= B. Mario Pinto =

Canadian chemical biologist and academic

Dr. B. Mario Pinto is a Canadian chemical biologist, academic and the former President of the Natural Sciences and Engineering Research Council of Canada (NSERC). Prior to his appointment at NSERC, Pinto served as a chemistry professor and as the Vice-President of Research at Simon Fraser University. He is a fellow of the Royal Society of Canada, Chemical Institute of Canada and the American Chemical Society.

He resigned as president of NSERC on September 21, 2018.
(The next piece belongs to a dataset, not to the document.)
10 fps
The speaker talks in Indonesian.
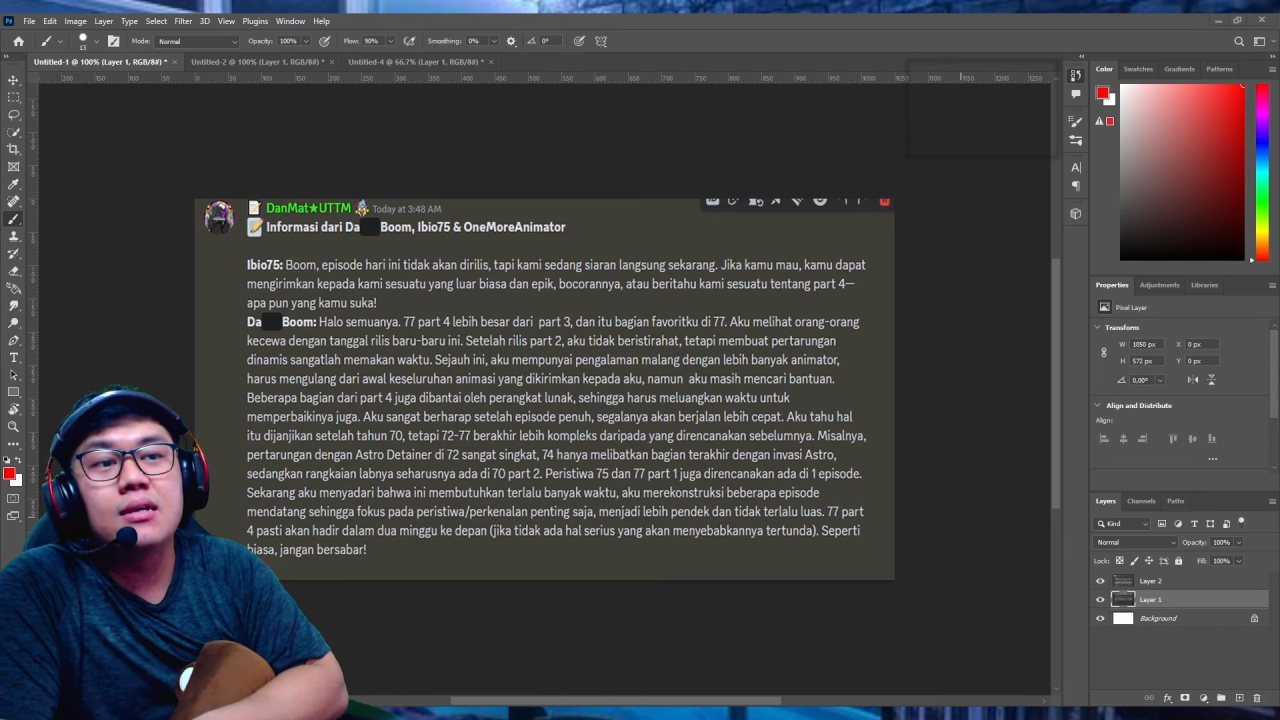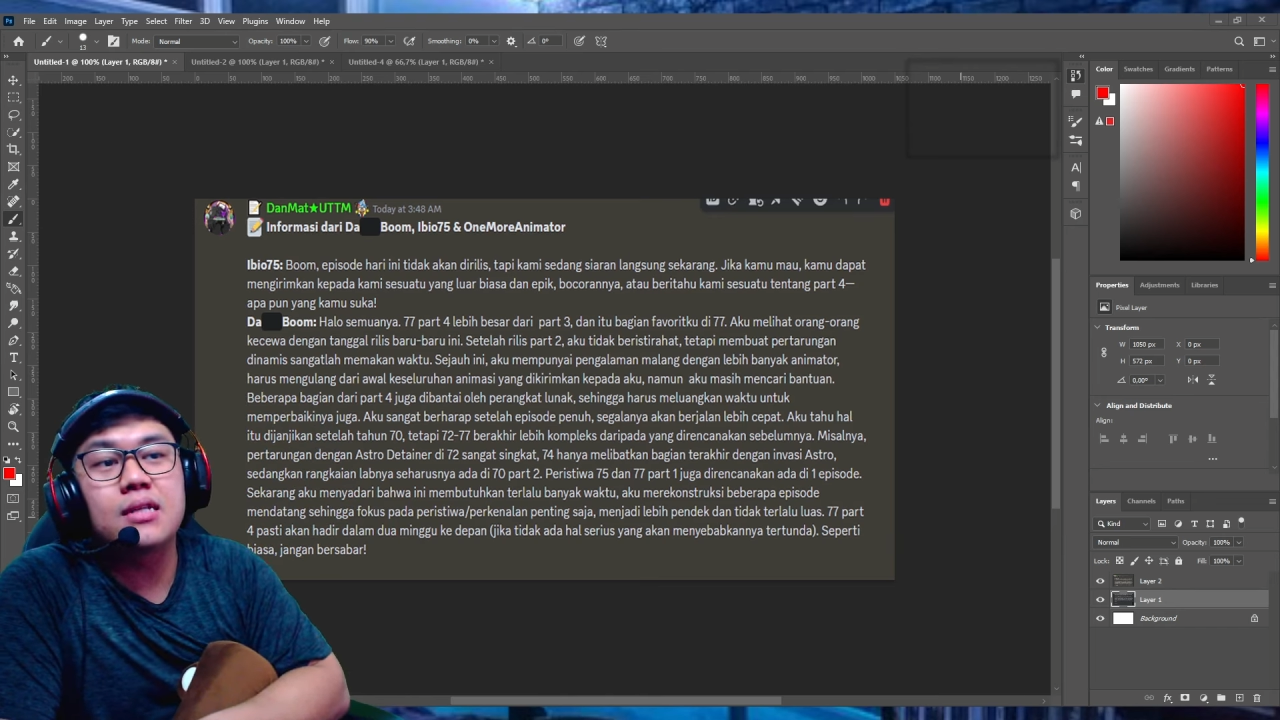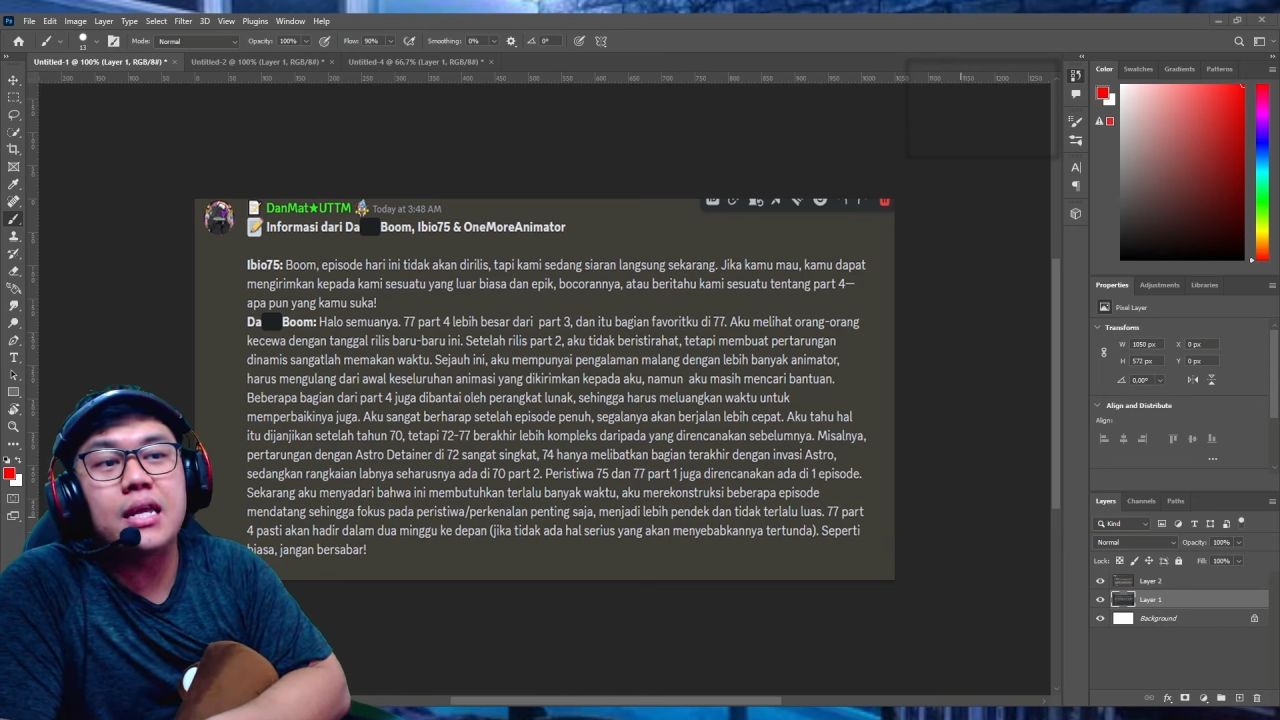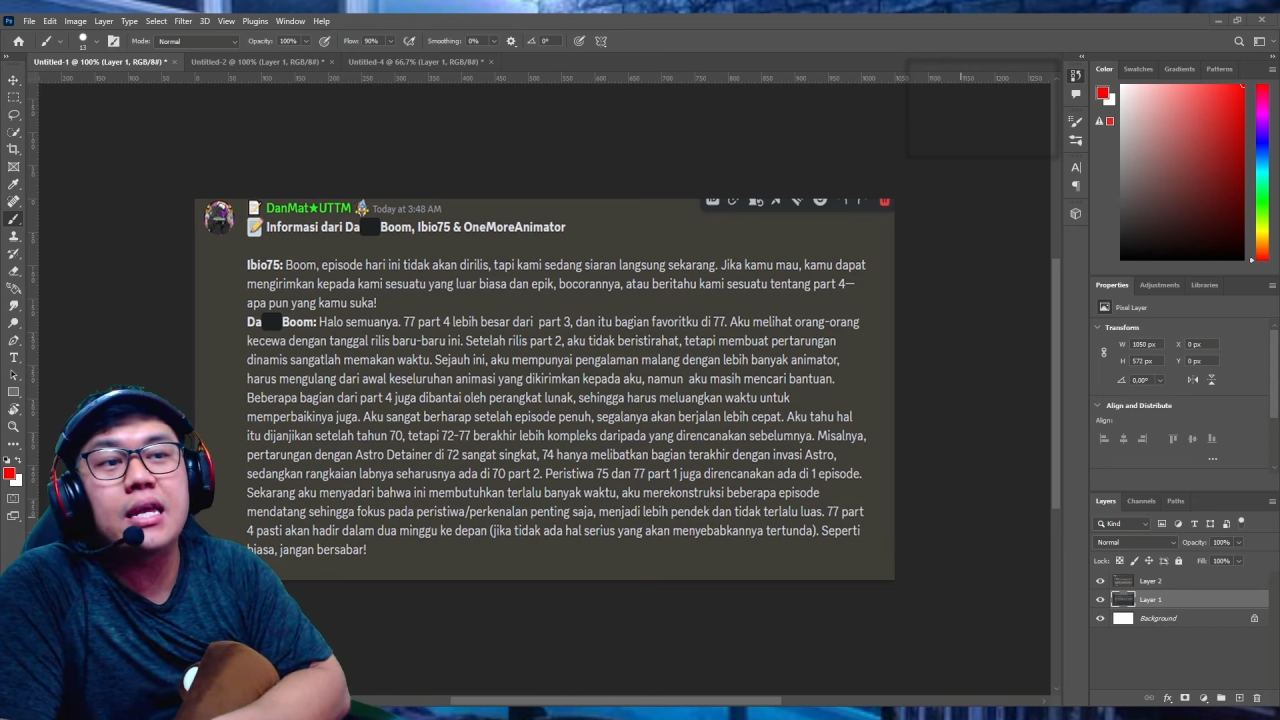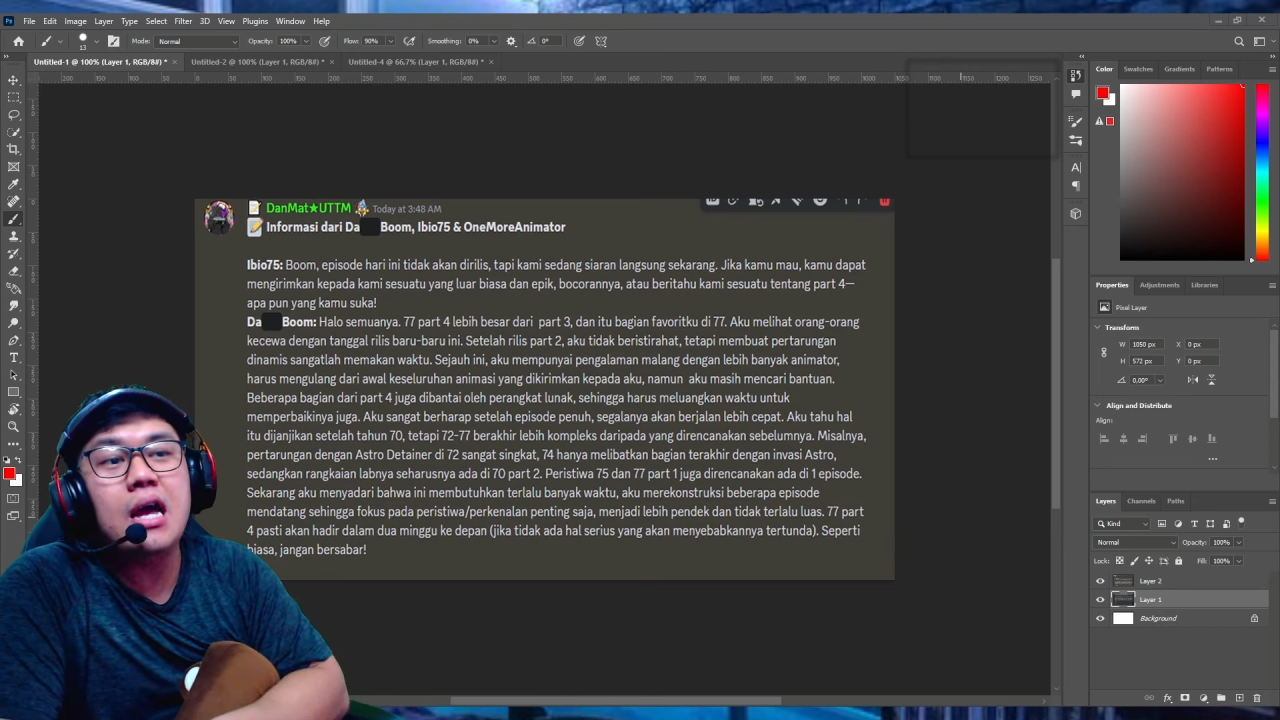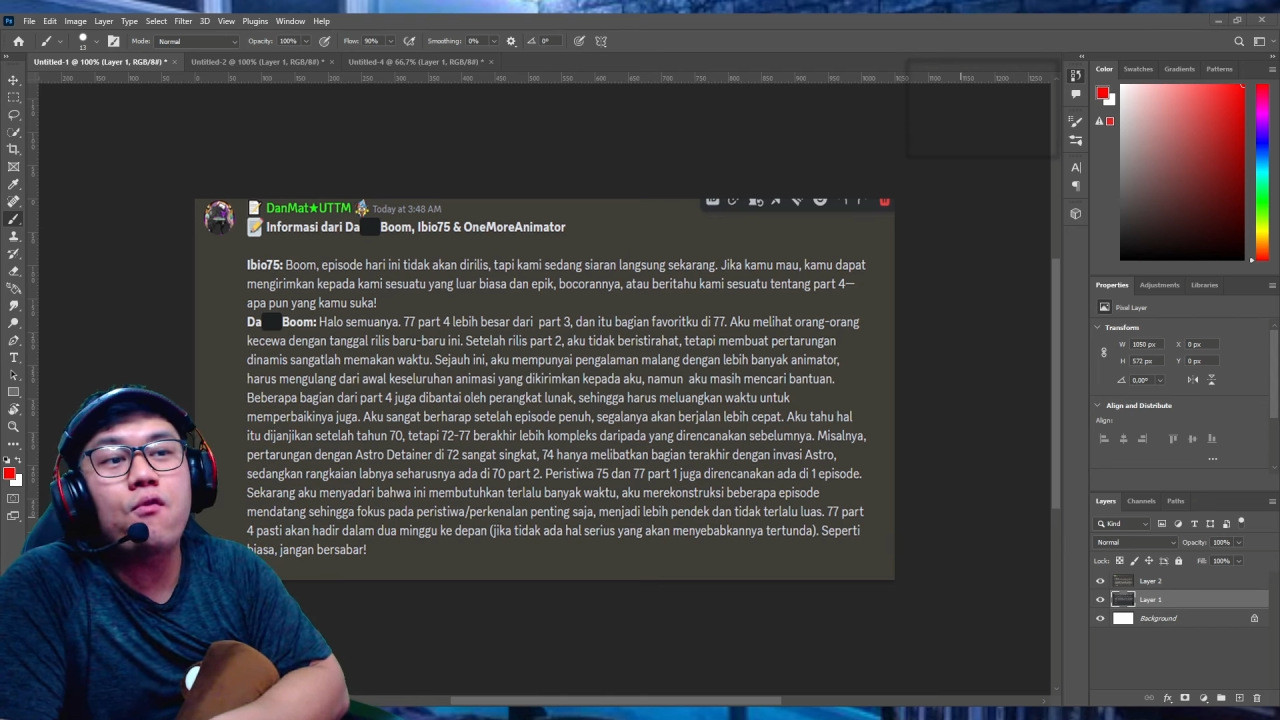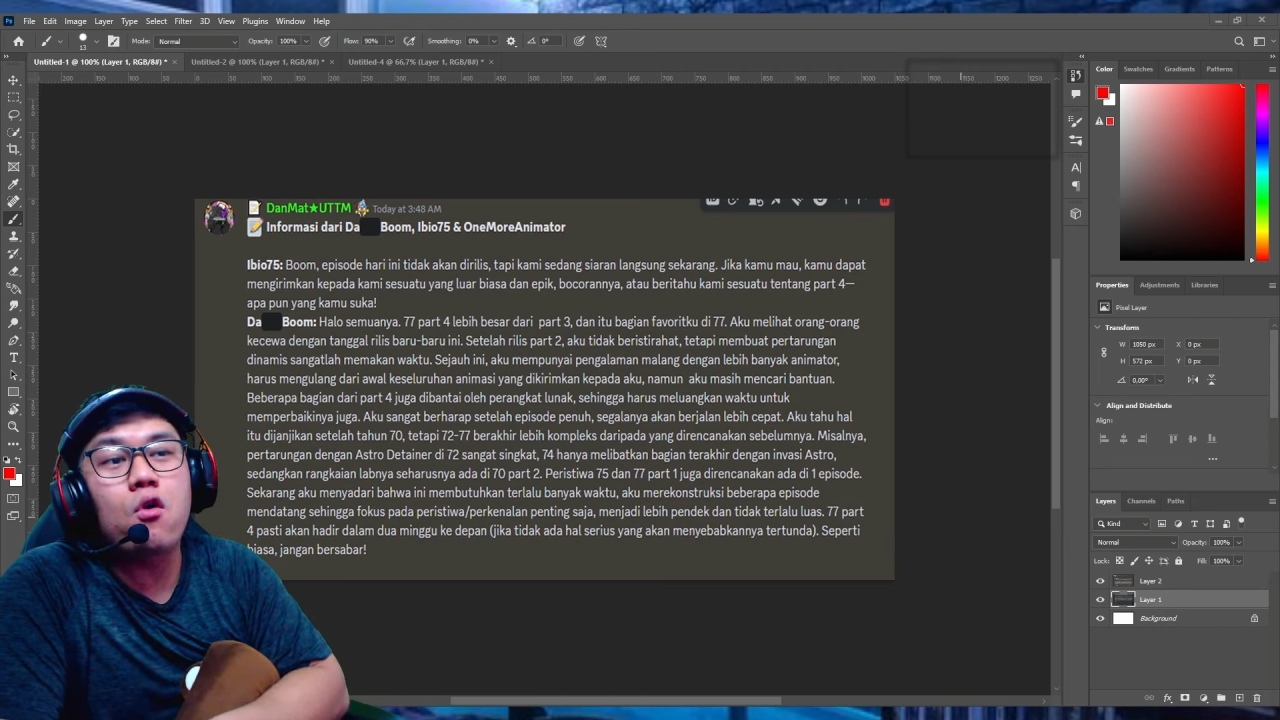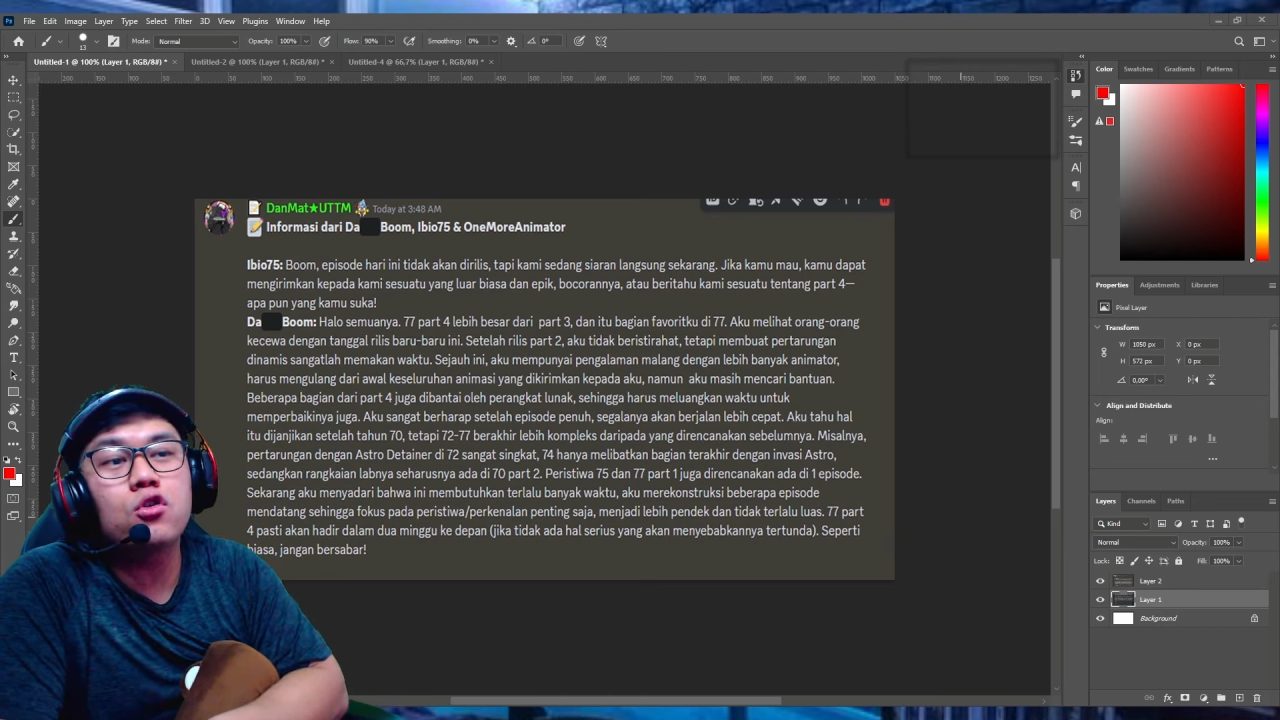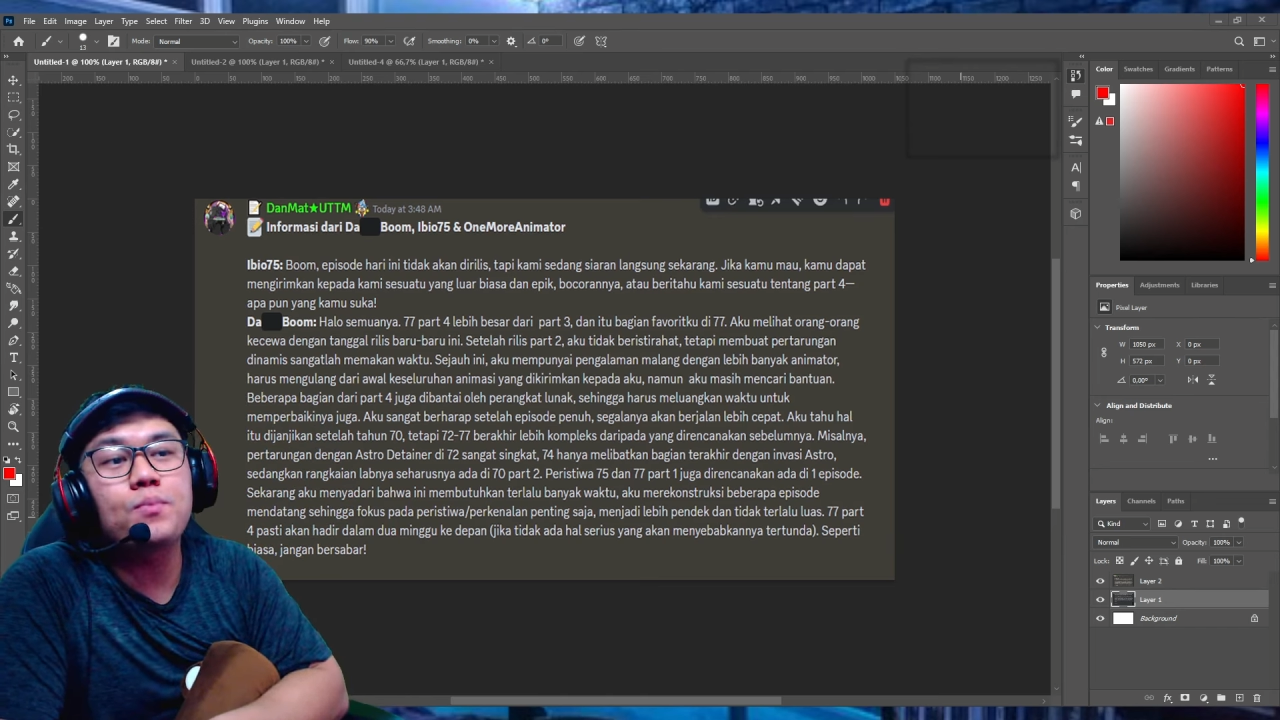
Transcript: sehingga fokus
He was appointed Deputy Vice Chancellor (Research) of Griffith University, Brisbane, Australia, on October 3, 2019, to commence in February 2020.

==Education==
Pinto received his undergraduate degree and doctorate from Queen's University in Ontario. He completed his post-doctoral work at the Centre national de la recherche scientifique in France and the National Research Council of Canada in Ottawa. Pinto has published over 225 papers.

==Awards and honours==
- Horace S. Isbell Award from the American Chemical Society in 1992
- CSC Bernard Belleau Award in 2002
- Elected to the Academy of Sciences of the Royal Society of Canada in 2003
- R.U. Lemieux Award in 2012
- Alfred Bader Award in 2013
- Montreal Medal in 2014 awarded for his "outstanding contribution to the profession of chemistry or chemical engineering in Canada."